# Parsifal at Chicago Lyric Opera



## Cavaradossi (Aug 2, 2012)

Parsifal - Paul Groves 
Kundry - Daveda Karanas
Amfortas - Thomas Hampson
Gurnemanz -Kwangchul Youn

What worked especially well for me:
The Act I transition from lakeside to grail hall. Done simply with the trees slow disappearing and the columns of the grail hail appearing while Gurnemanz and Parsifal simply walked backwards in the tiniest of baby steps. Simple but effective, and allowed Wagner's magnificent transition music to take center stage. The sets in general utilized the full height of the Lyric's stage in a way I'd never seen before.

The swan, potrayed by a dancer/acrobat on a wire with a single feathered wing. A lovely image which made an appearance during the overture, Act I (where Parsifal shoots it), and, seemingly resurrected, at the very end.

The flower maiden scene: colorful and pleasantly unweird, aside from the Norma Desmondesque turbans.

What didn't work for me (mildly annoying, but no dealbreakers):
Making Titurel the visual focal point of the Act I grail scene, seated daintily in the palm of a huge golden hand wearing a Star-Treky metallic gown. His effeminate appearance and occasional gesturing did not match the utterings of the booming bass singing his lines offstage. Not did he look at death's door, saved only by occasional viewings of the grail.

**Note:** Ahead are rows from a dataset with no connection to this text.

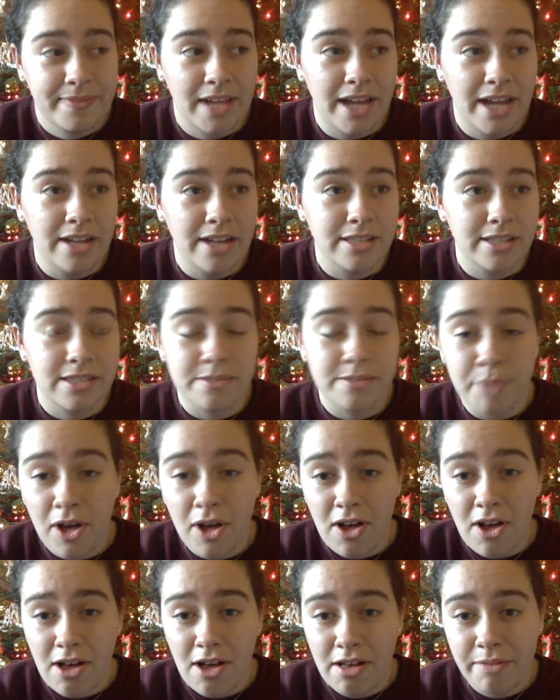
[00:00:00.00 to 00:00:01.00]
And it's
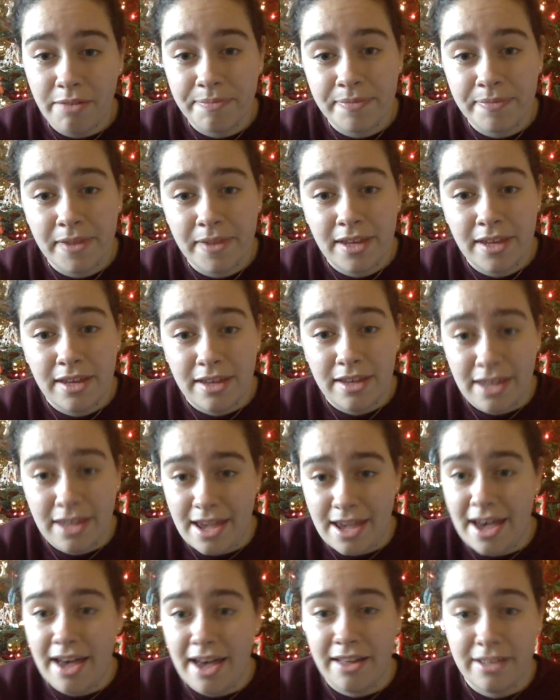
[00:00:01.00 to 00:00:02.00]
small.
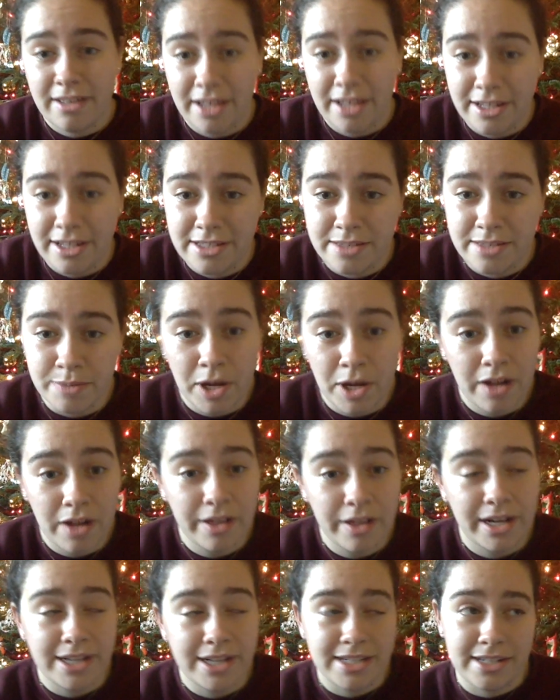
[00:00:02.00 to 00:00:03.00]
Yeah, it's small,
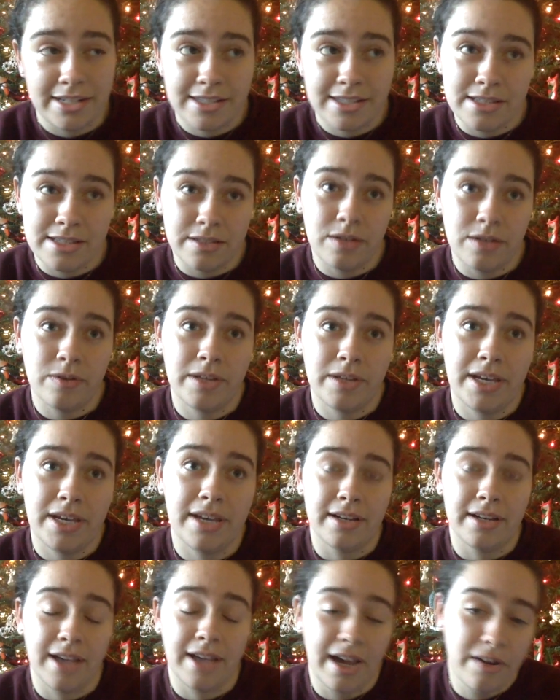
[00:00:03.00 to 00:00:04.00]
and I did it slowly
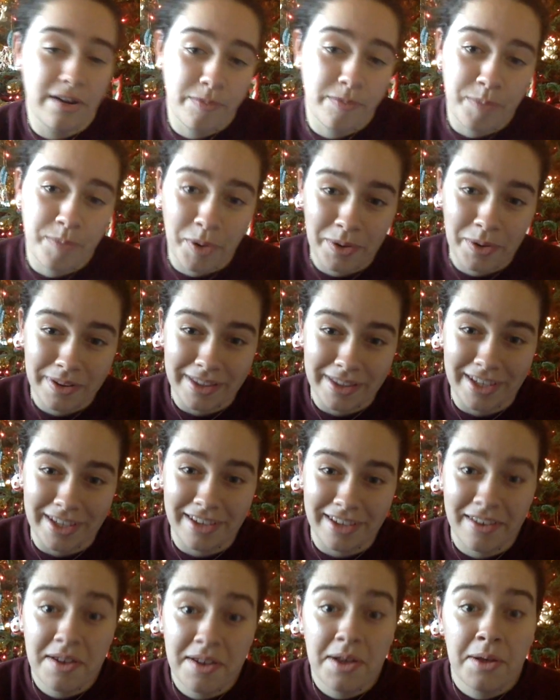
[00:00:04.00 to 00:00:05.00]
kind of
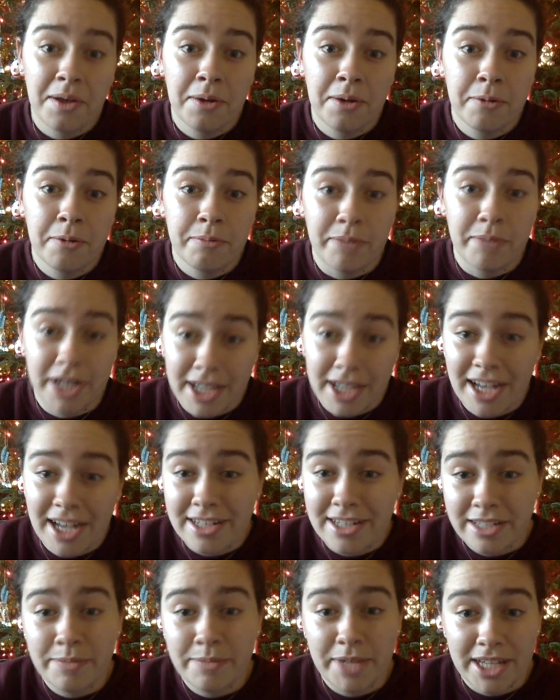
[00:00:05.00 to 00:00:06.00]
poorly. But it got
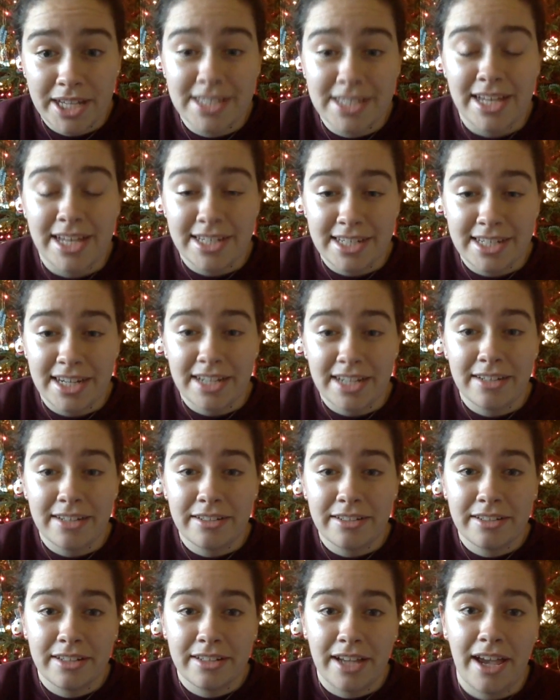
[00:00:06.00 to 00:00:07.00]
done because I did it.
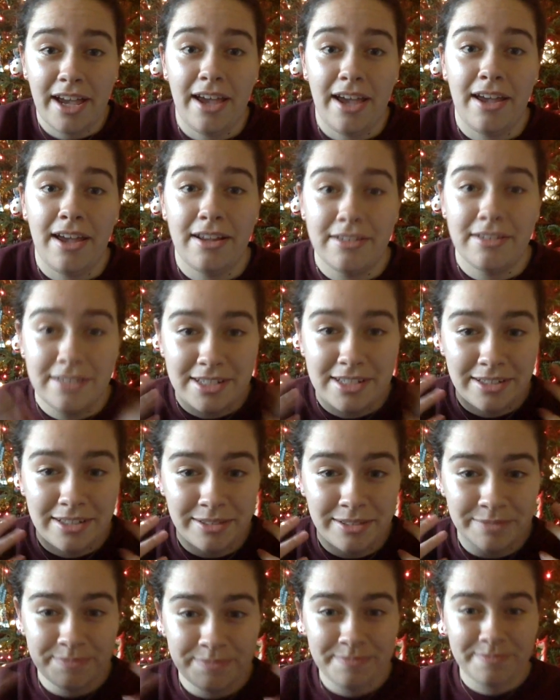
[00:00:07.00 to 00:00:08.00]
And
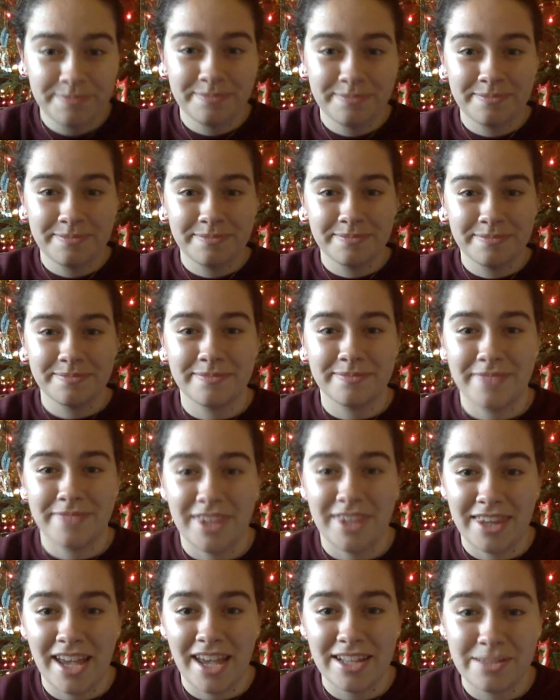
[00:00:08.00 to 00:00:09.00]

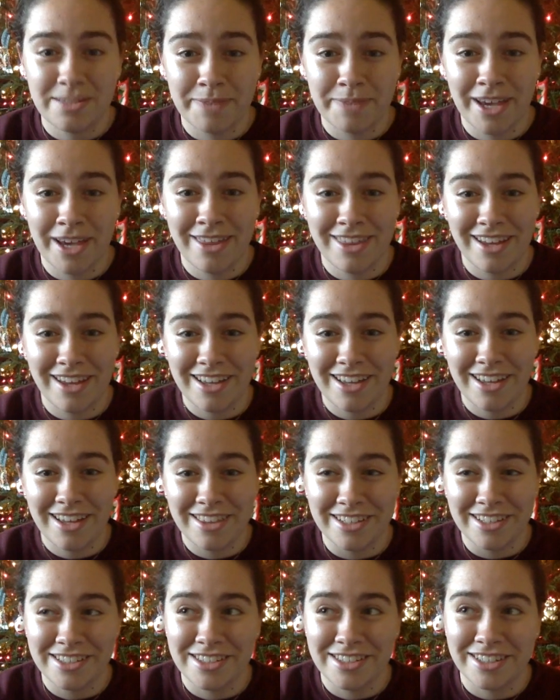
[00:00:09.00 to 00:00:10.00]
that's my thought
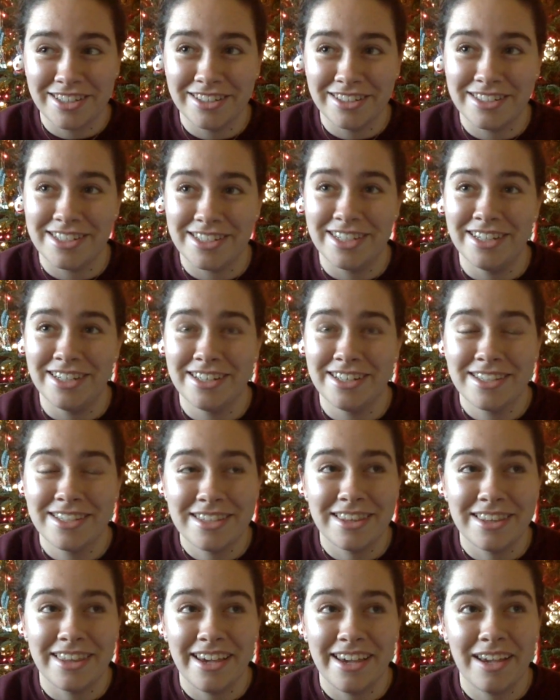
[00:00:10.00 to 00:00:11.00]
this Thursday.
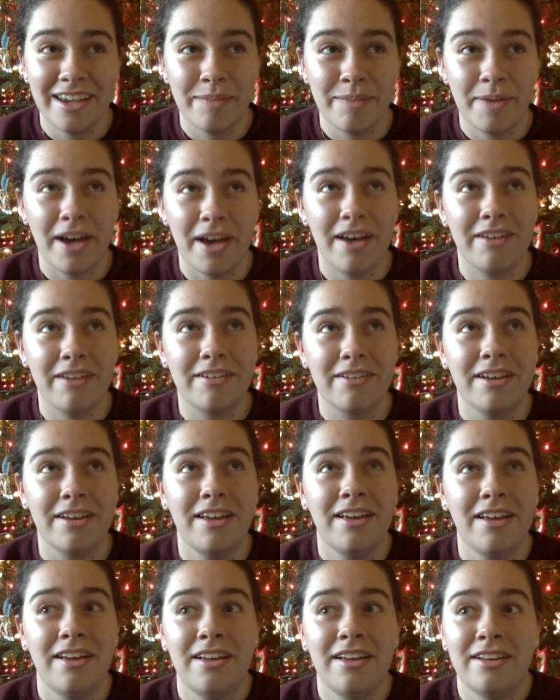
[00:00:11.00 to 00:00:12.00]
Think about
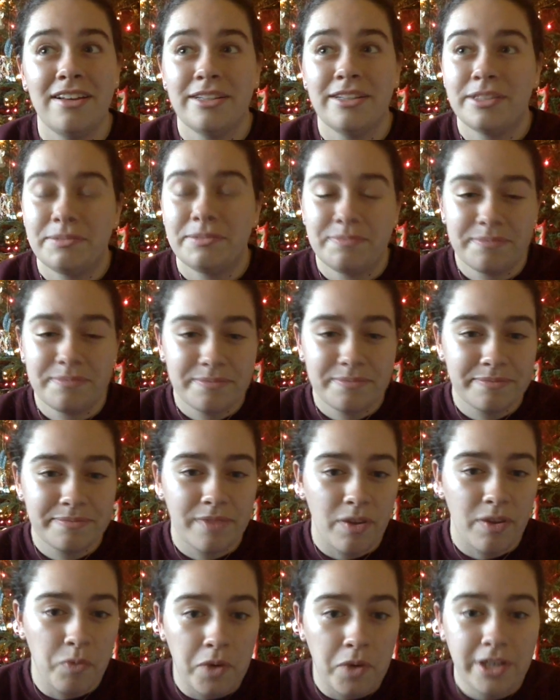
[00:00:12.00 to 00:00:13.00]

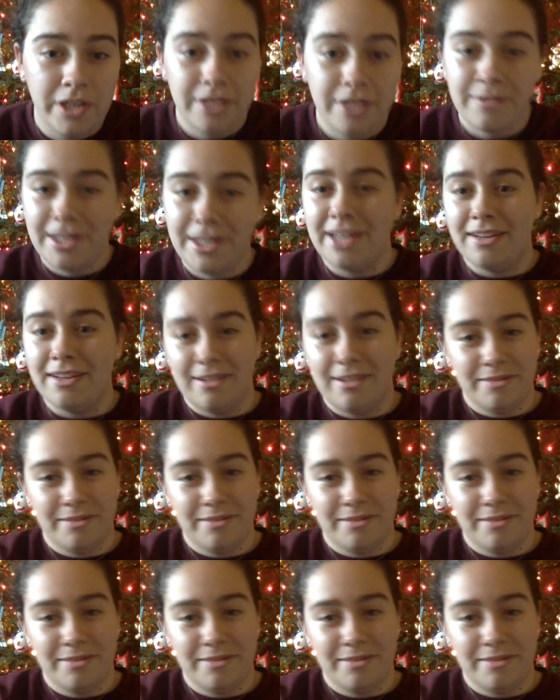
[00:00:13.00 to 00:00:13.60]
what you did.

Insinuating a circle of kids around Parsifal as he becomes the Grail King. Sure, kids onstage are always good for the "awww" factor, but handing them the grail like a show-and-tell curiousity was a bit much.

Neutral:
The overture stage business: a bit of scene setting with Gurney and some apprecentice knights, and Parsifal taking menacing aim at a swan in flight. Superfluous, but better than using it to highjack the libretto from the outset as the Met did.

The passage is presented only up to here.